All events are pushed to a table called pgmb.events. This table is an insert-only log of all events that have been published. It's automatically partitioned, and requires no autovacuumming -- to maximise throughput & compute utilisation. Each event is written only once to this table, and retreived via a join. Apart from quick dropping of old data, partitioning the events table also has more benefits: - As this table will be very hot for both reads & writes, the insert-only design ensures that there are no deadlocks or contention on the table. - Caveat: we do have a trigger on the table to insert into the unread_events table, which is an insert/delete table -- but as this table is a single column table with just event IDs, any autovacuuming contention is minimised. - The partitioning also leads to the most recent events remaining in Postgres's working set, allowing for fast operations. - Keeping data in constant sized partitions also ensures that we get predictable table sizes.

At the time of writing, the events table has:

id (pgmb.event_id): the unique chronological ID of the event, partitioned by this column.
topic (text): the topic of the event, has no special meaning to PGMB, it's just a way to categorise events.
payload (jsonb): the payload of the event, can be any JSON object.
metadata (jsonb): metadata about the event, can be any JSON object.
subscription_id: if an event has to be directly sent to a single subscription, this column is set to that subscription's ID. This is useful for direct messaging scenarios.

Maintaining the Events Table

The pgmb.events table is partitioned by the ID property, which is a chronological ID. To maintain the partitions, a background job is required to create new partitions & drop old ones. This is done via:

SELECT pgmb.maintain_events_table();

Configuring Event Retention & Partitioning

Configuration for PGMB is stored in the pgmb.config table.
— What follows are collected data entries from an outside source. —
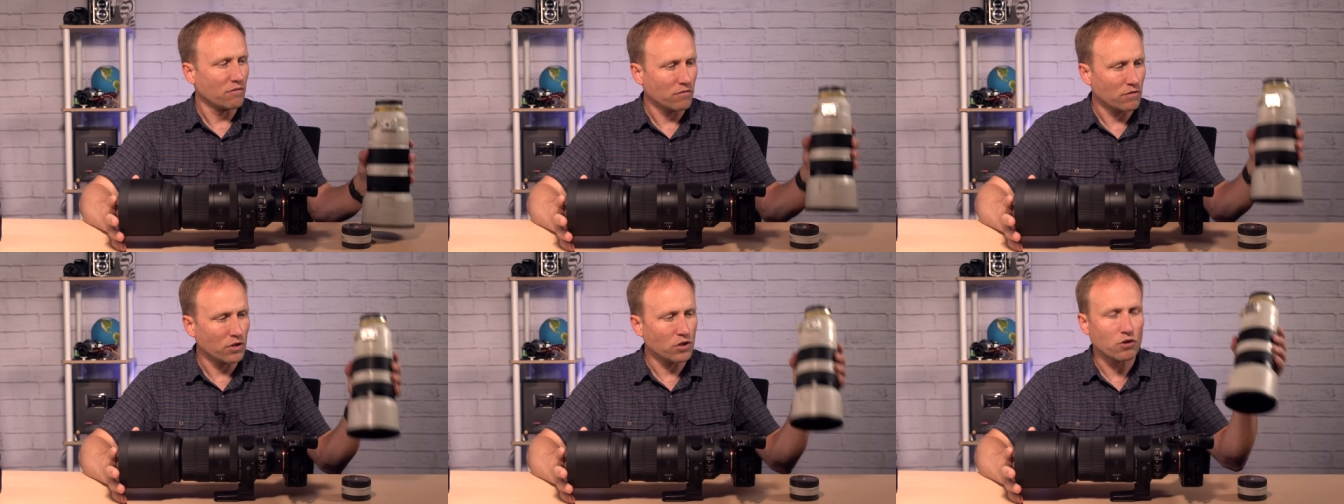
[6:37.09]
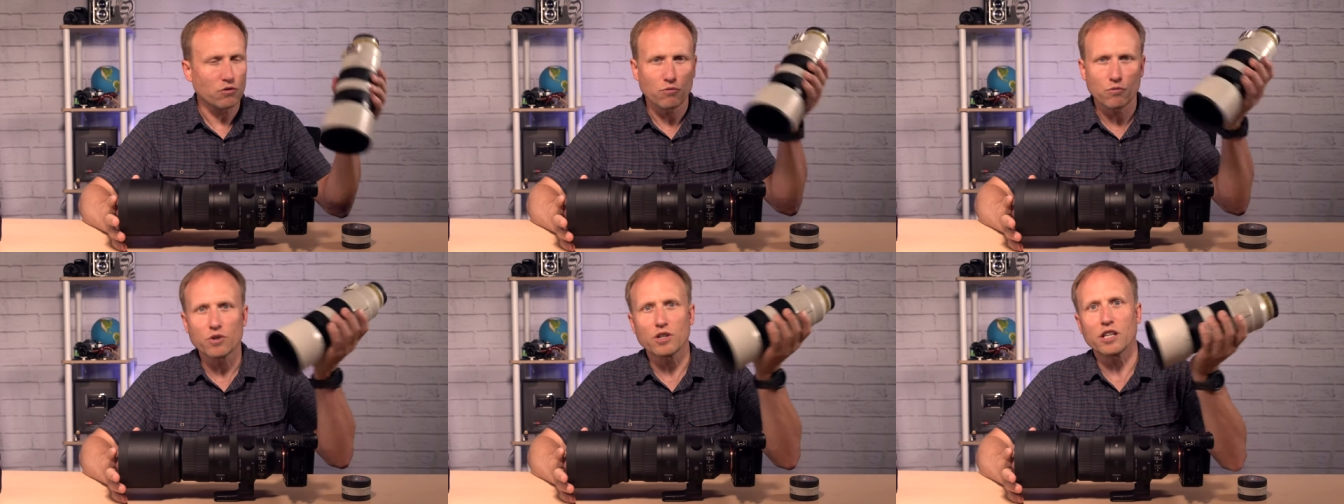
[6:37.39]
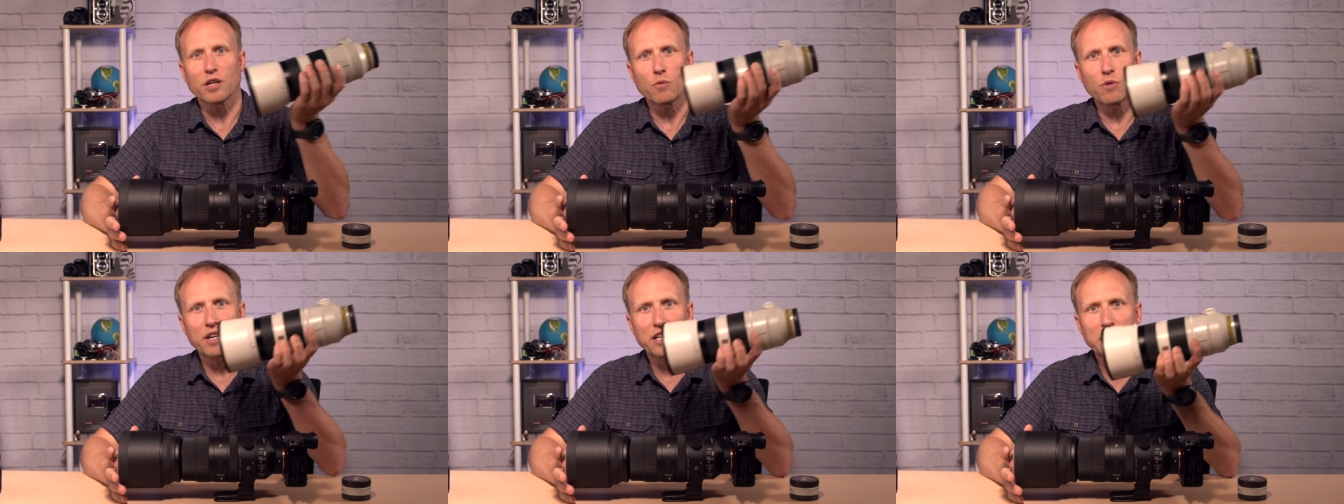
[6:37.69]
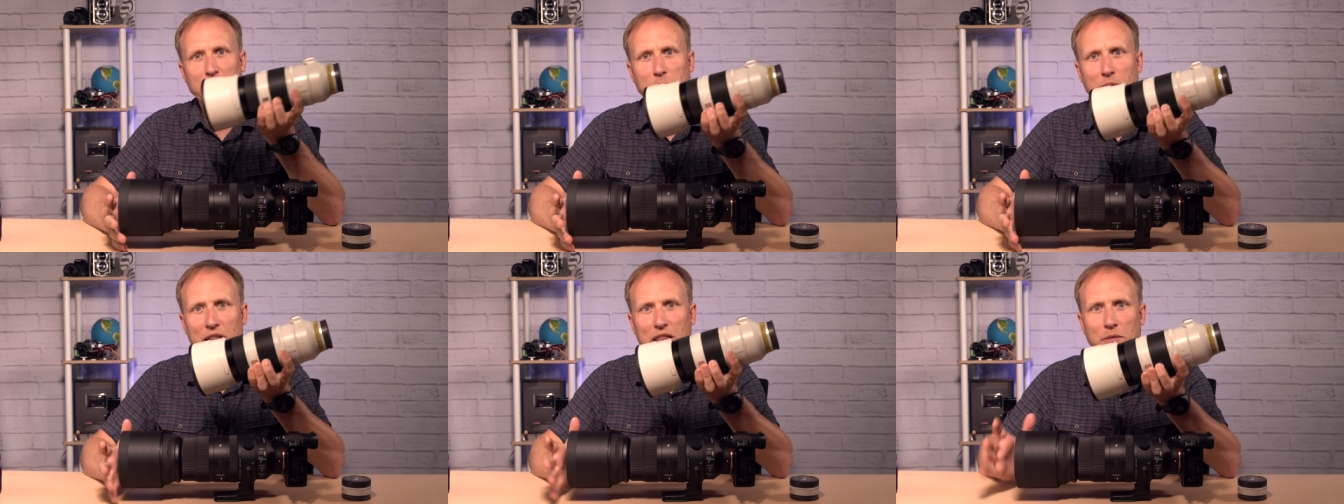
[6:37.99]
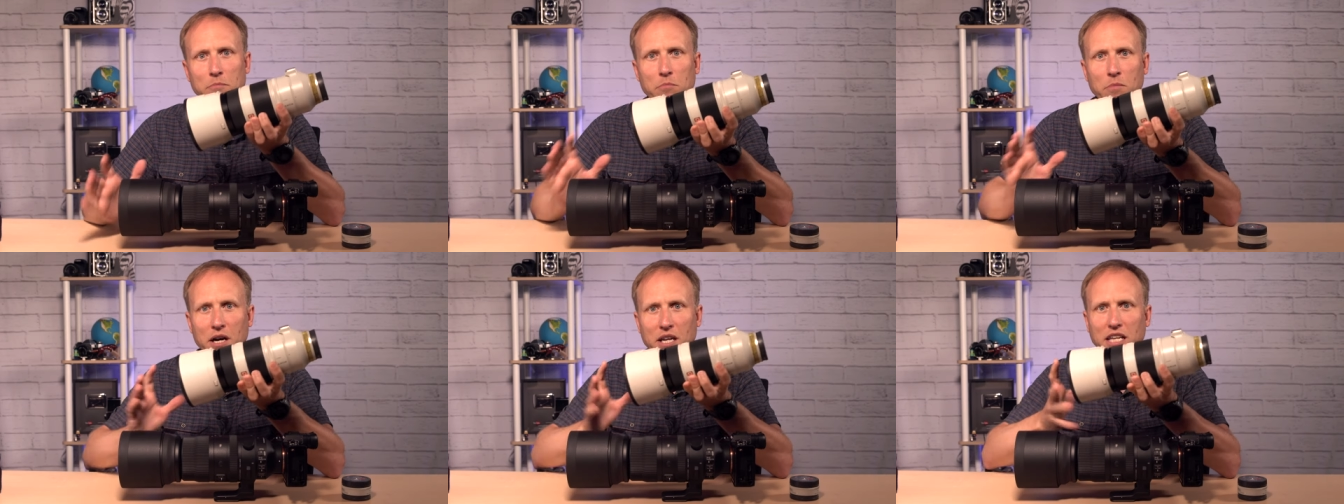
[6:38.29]
you really want to spend
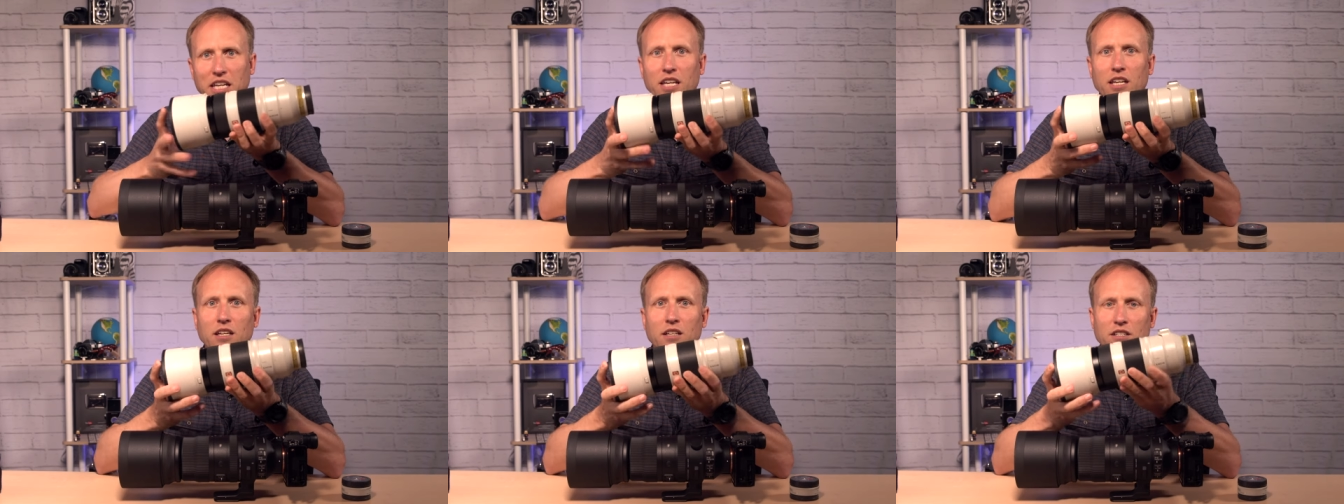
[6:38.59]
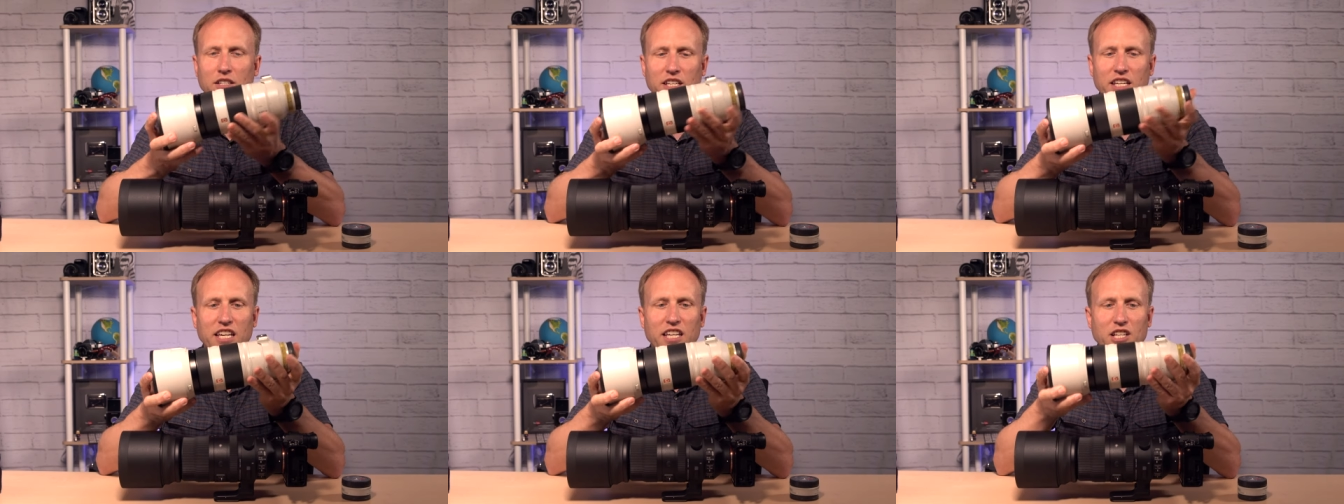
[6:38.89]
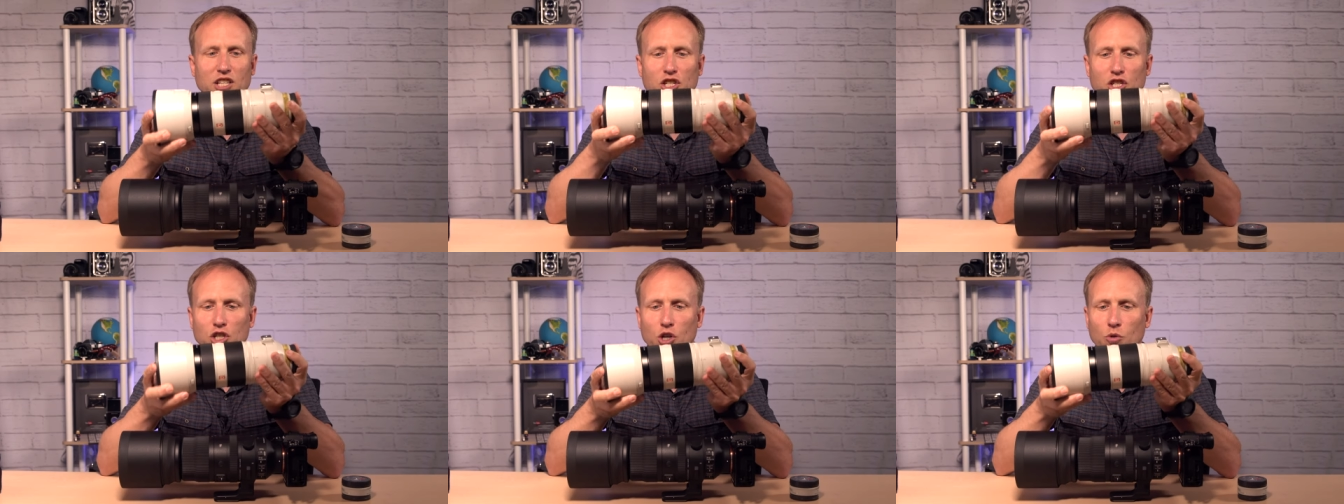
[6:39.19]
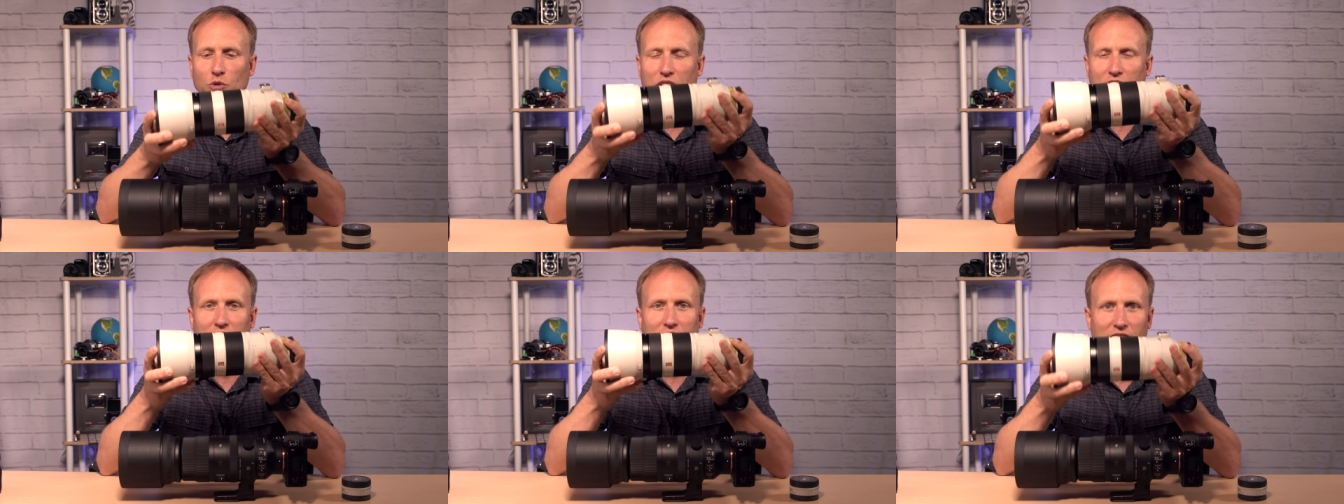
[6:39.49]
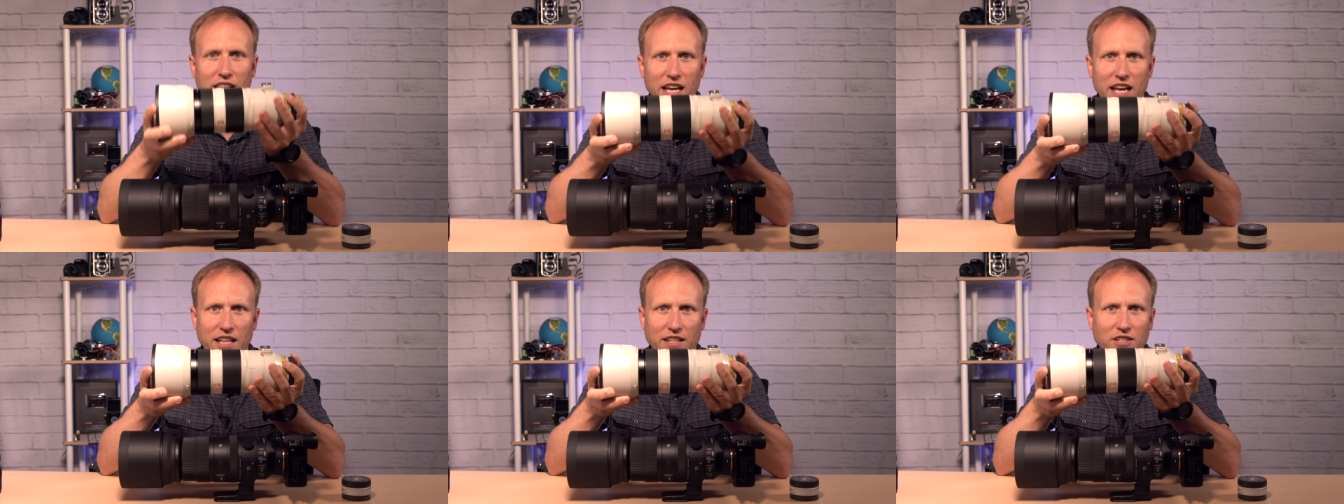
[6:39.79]
the money to get a Sony
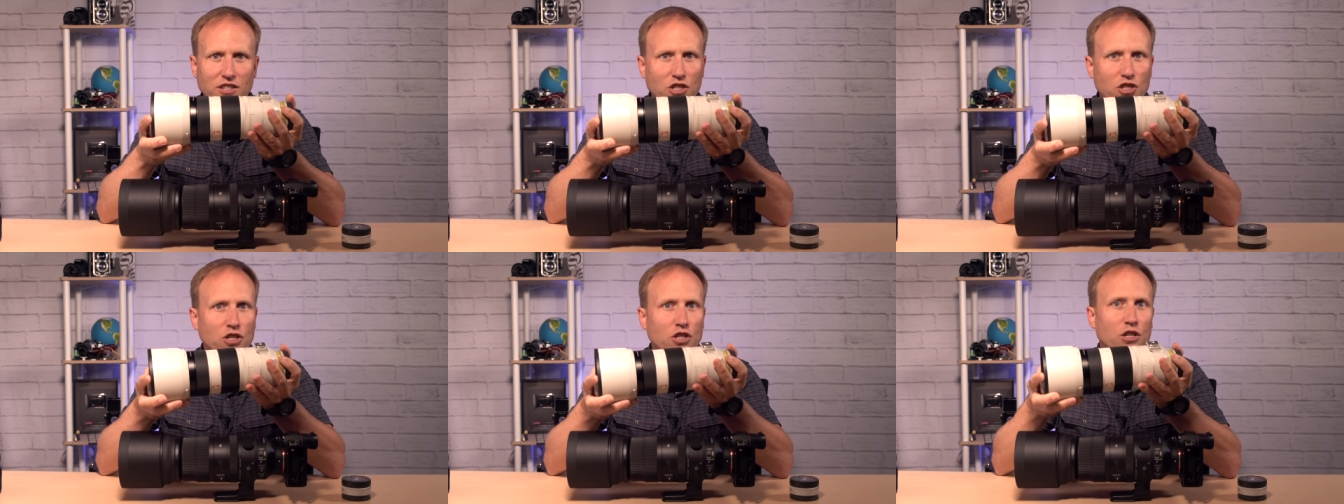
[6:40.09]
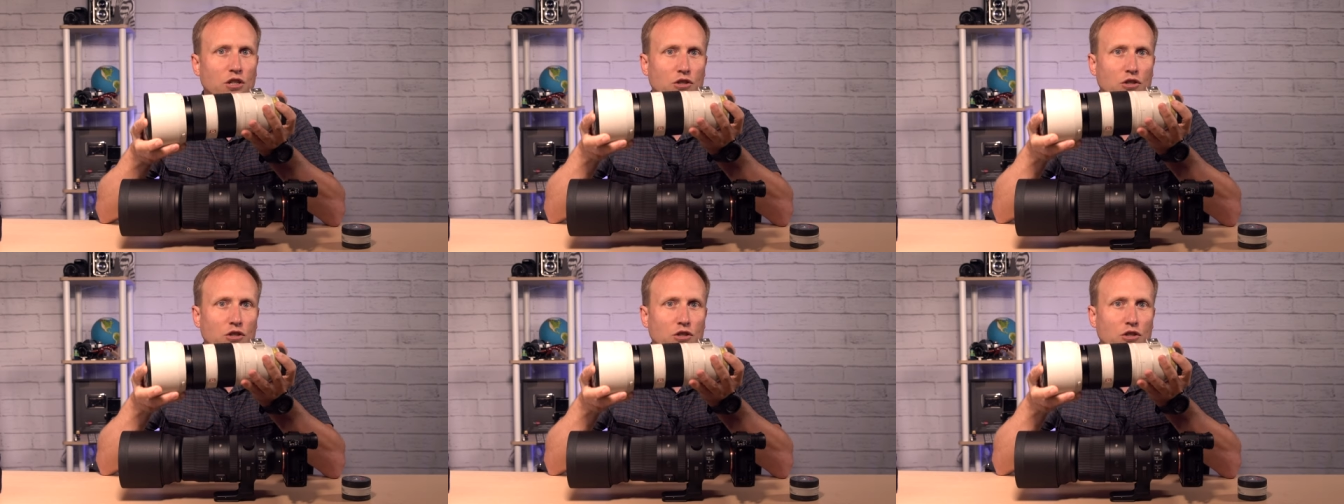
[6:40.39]
lensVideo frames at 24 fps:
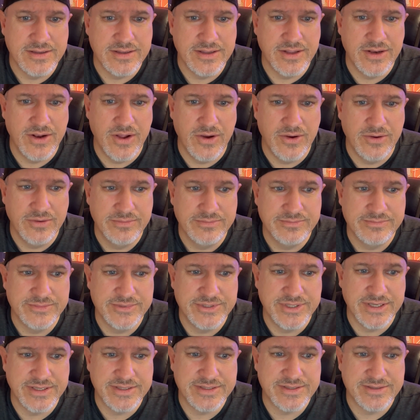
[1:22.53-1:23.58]
you know,
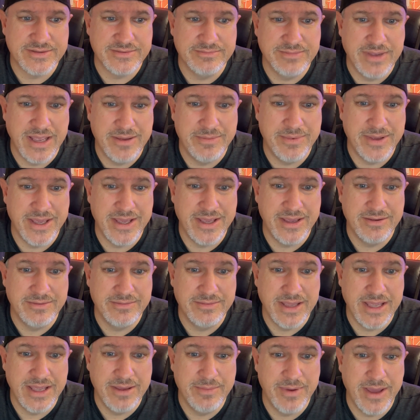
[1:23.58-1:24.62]
just maybe
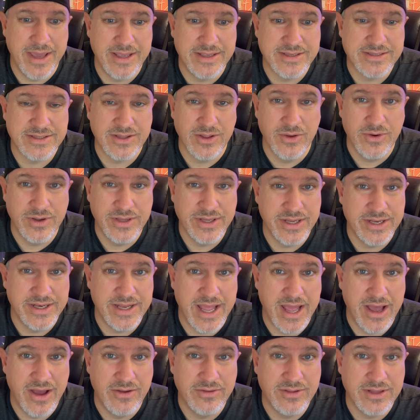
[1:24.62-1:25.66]
eBay slowing you
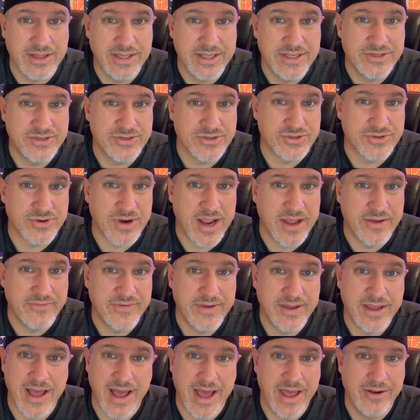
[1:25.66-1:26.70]
down, at least your
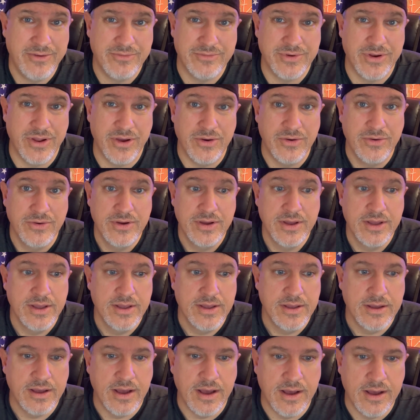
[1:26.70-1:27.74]
traffic. I don't know.
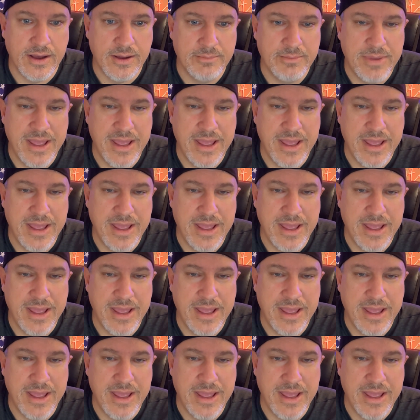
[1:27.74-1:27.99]
Uh,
You can set the event retention period by updating the partition_retention_period key:

UPDATE pgmb.config
SET value = '7 days'
WHERE key = 'partition_retention_period';

To change the partition interval (i.e. how often new partitions are created), update the partition_interval key:

UPDATE pgmb.config
SET value = '1 day'
WHERE key = 'partition_interval';

-- also set how many future partitions to maintain
-- this must be greater than or equal to the partition interval
UPDATE pgmb.config
SET value = '14 days'
WHERE key = 'future_intervals_to_create';

Note: any change to partition interval is automatically handled by the maintain_events_table function, so you can safely change it on the fly.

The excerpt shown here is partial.